この馬を自分の馬とする――最初に蹄と押し合いになったときから、ランベールの中ではそう決定していた。
「いやいや……いやいやいやいや! そんな、アンデッドなんて懐くわけないじゃないですか! 生前の妄執にしがみついて暴れるだけの連中ですよ! 剣士様……何と言いますか、さすがに無謀かと?」
「…………」
偶然にも自身を否定されたランベールは、内心微かにムッとしていた。
アルバナの助言を無視し、地面に這う大馬の背を、鎧の手で撫でる。
馬はぶるりと身を震わせたものの、それからはたじろぎ一つせず、大人しくしていた。
「見ろ、心が通じた。どうだ? 俺は昔から、動物の扱いが得意でな」
「……それは、脅えられているだけなのでは?」
アルバナからしてみれば、猛獣が更に大柄の同胞へと降伏しているようにしか思えない。
自然界ならばよくあることである。
それにしても、本来悦びや恐怖などの感情が乏しく、怒りや狂気に囚われているはずのアンデッドである大馬が必死にランベールへと頭を下げている様子は、どうにも奇怪であった。

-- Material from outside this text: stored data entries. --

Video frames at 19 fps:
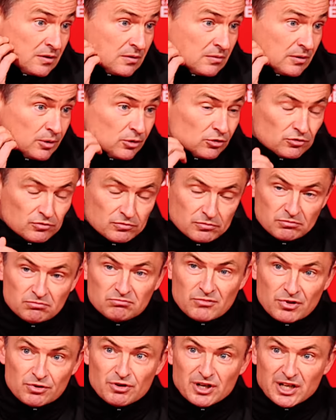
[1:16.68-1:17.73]
when it was
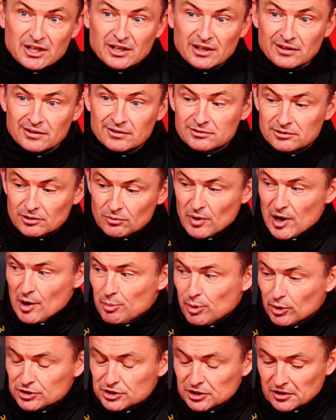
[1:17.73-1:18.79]
three nil and we're
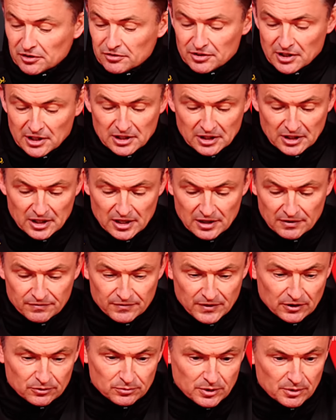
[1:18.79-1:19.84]
pushing the second half,
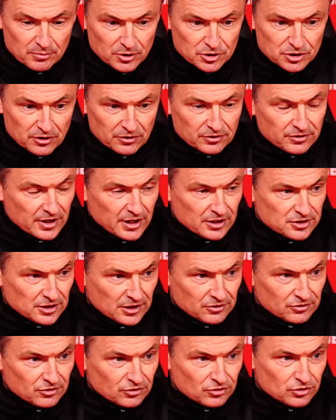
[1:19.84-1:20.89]
that's where the majority of their
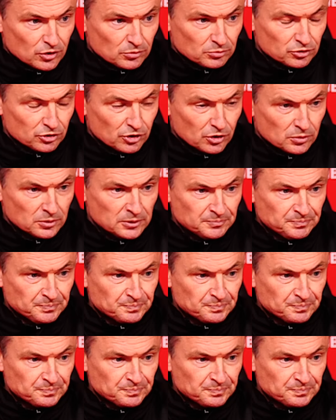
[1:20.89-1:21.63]
chances come. So,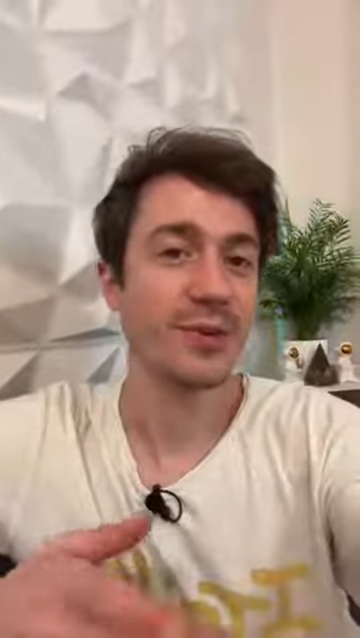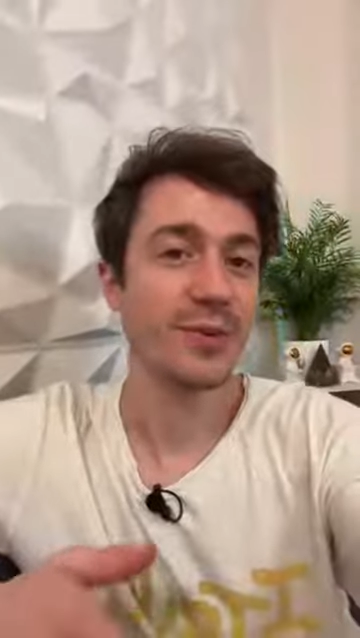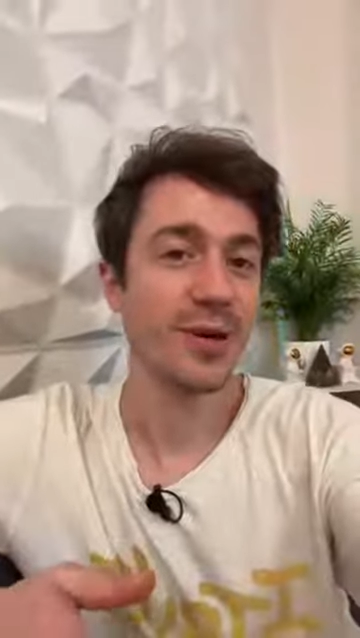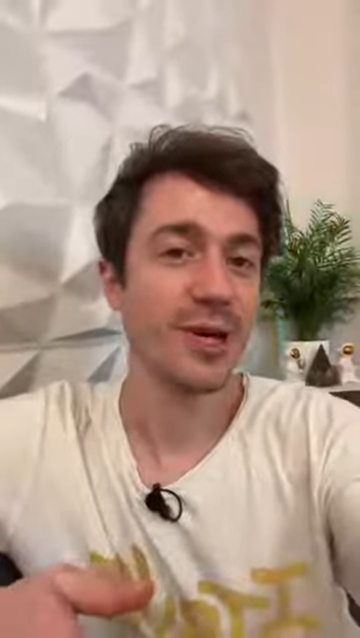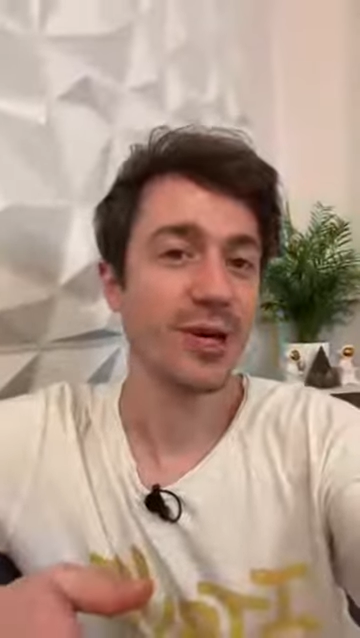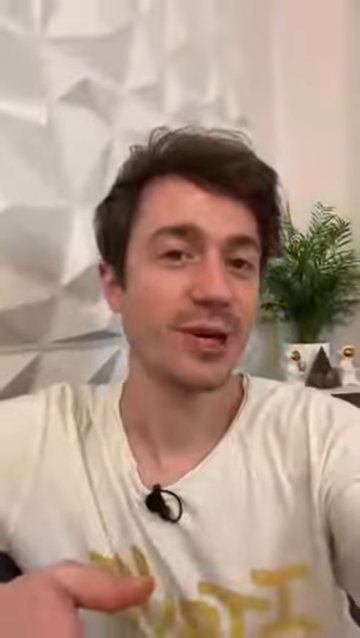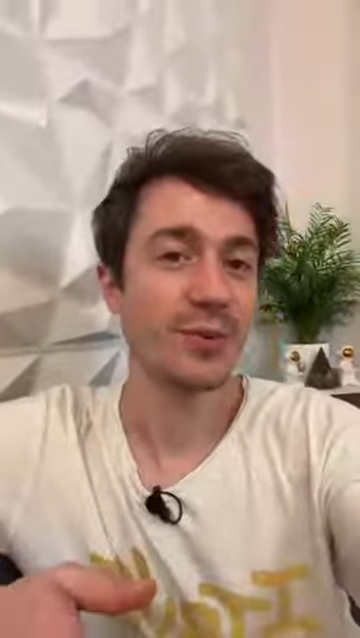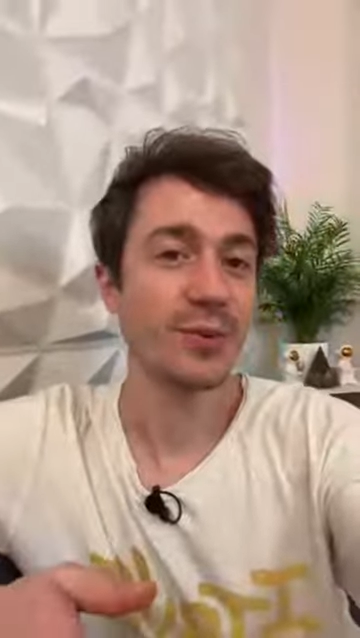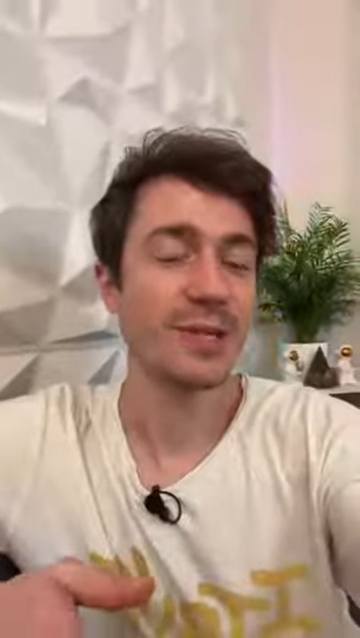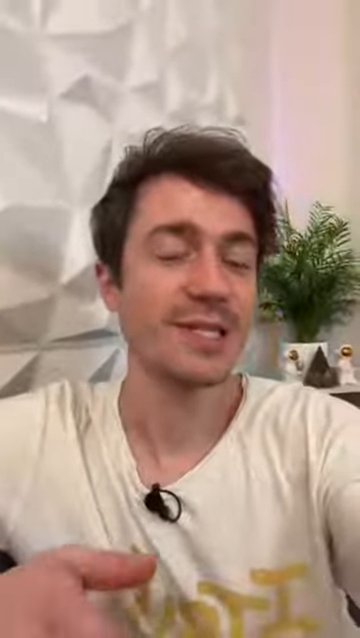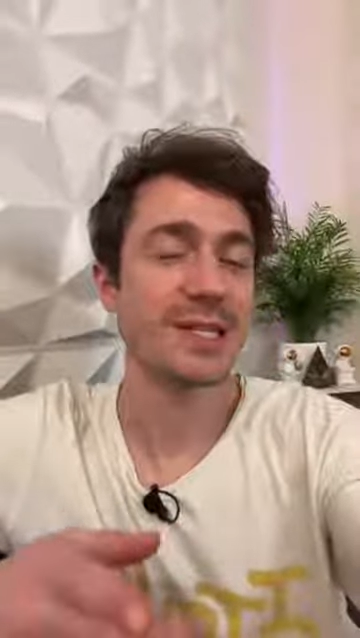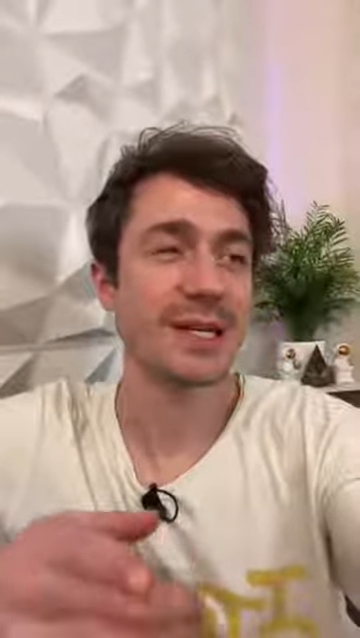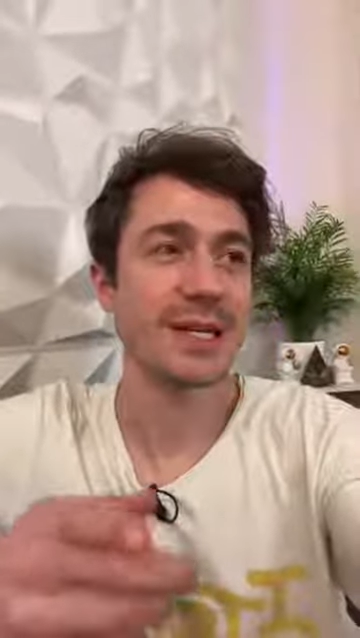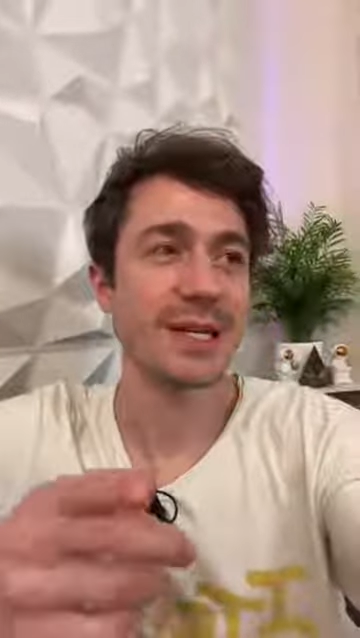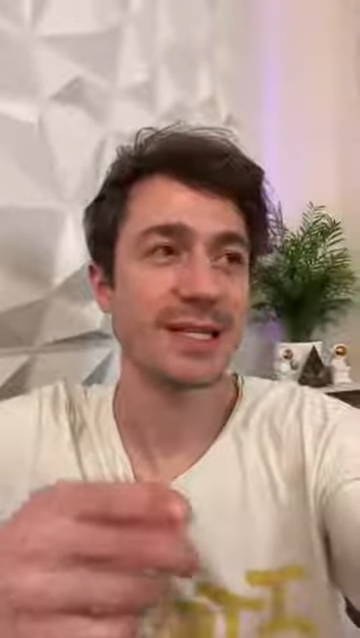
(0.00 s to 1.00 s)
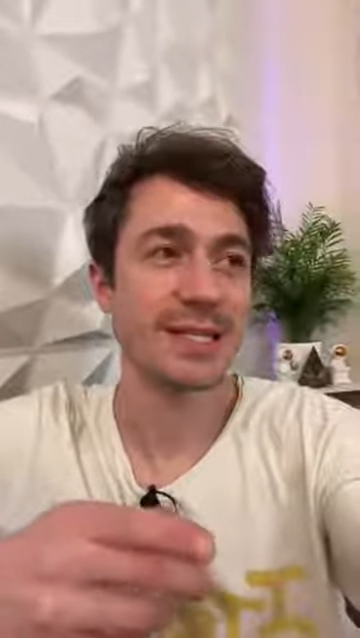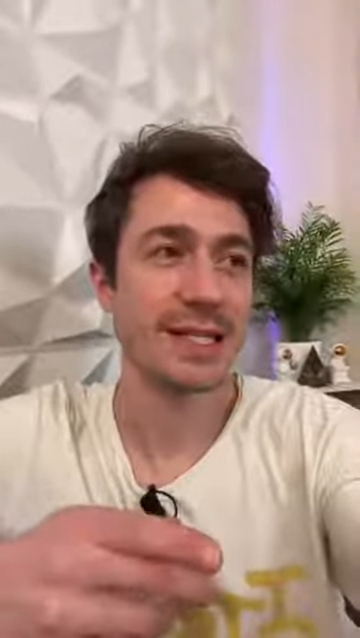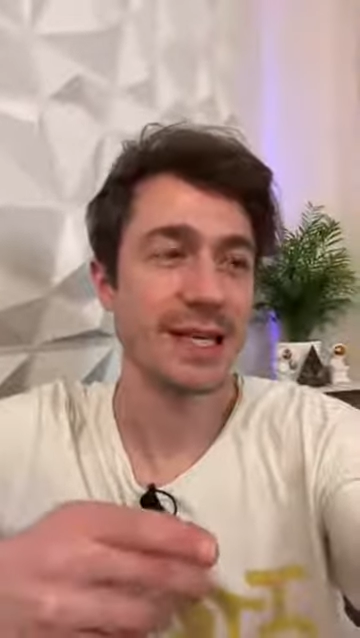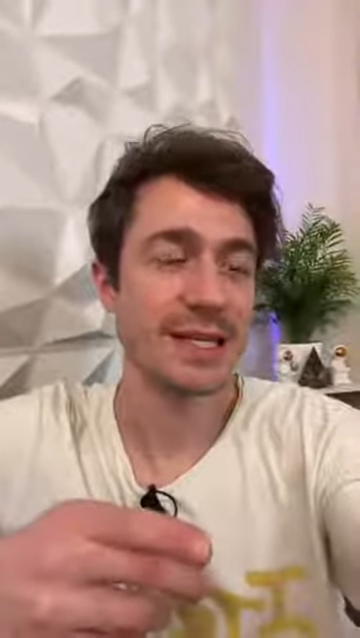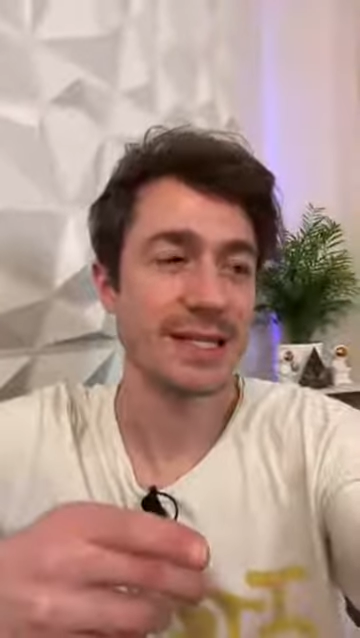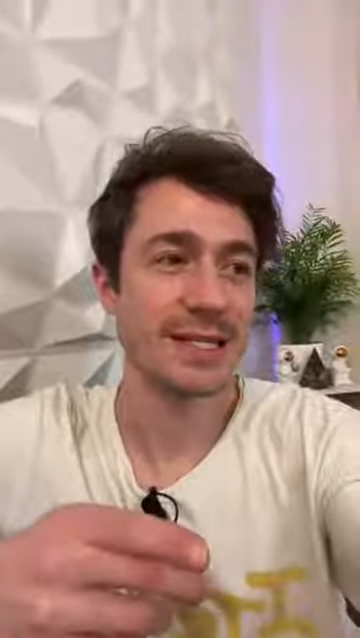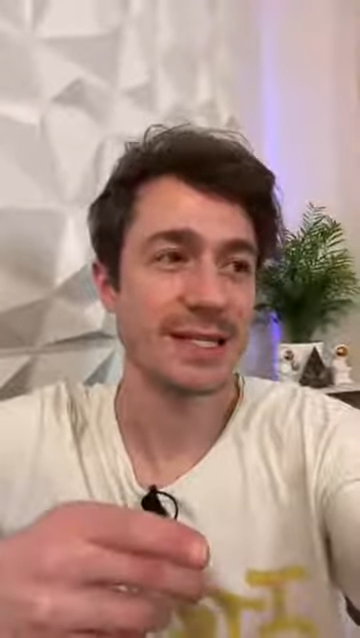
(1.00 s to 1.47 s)
will would still
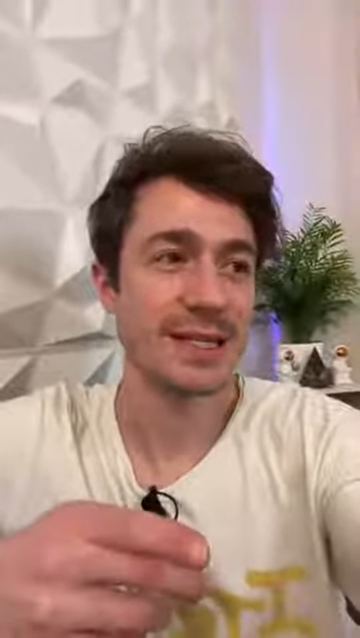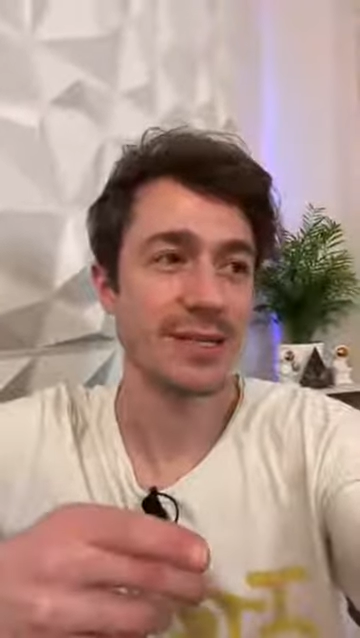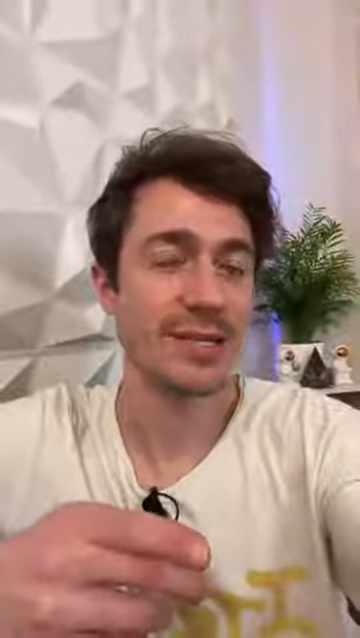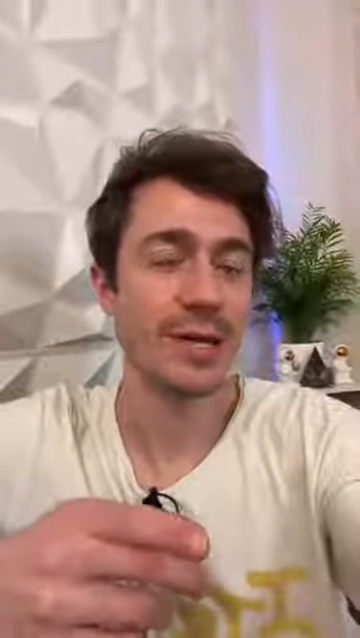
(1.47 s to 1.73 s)
exist,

もっとも、ランベールもそのアンデッドの一員であるのだが、それはアルバナの知るところではない。
「剣士様は堅物のようで……なんというか、聊かズレておられますね……。ああいえ、その、いい意味で」
アルバナは正直な感想を述べた後、特に深くは考えず、やっつけのフォローを付け加える。
ランベールはアルバナの言葉に首を傾げながらも、空いた手で愛おしむ様に首なし馬の背を撫でていた。
もっとも、撫でられている首なし馬は、まだ脅えているようであったが。
「剣士様と一緒に居ると退屈しなさそうですが……この話を、どれだけ私が真摯に語ったところで、誰にも信じてもらえなさそうなのが難点ですね……」
アルバナは深く溜め息を吐いた。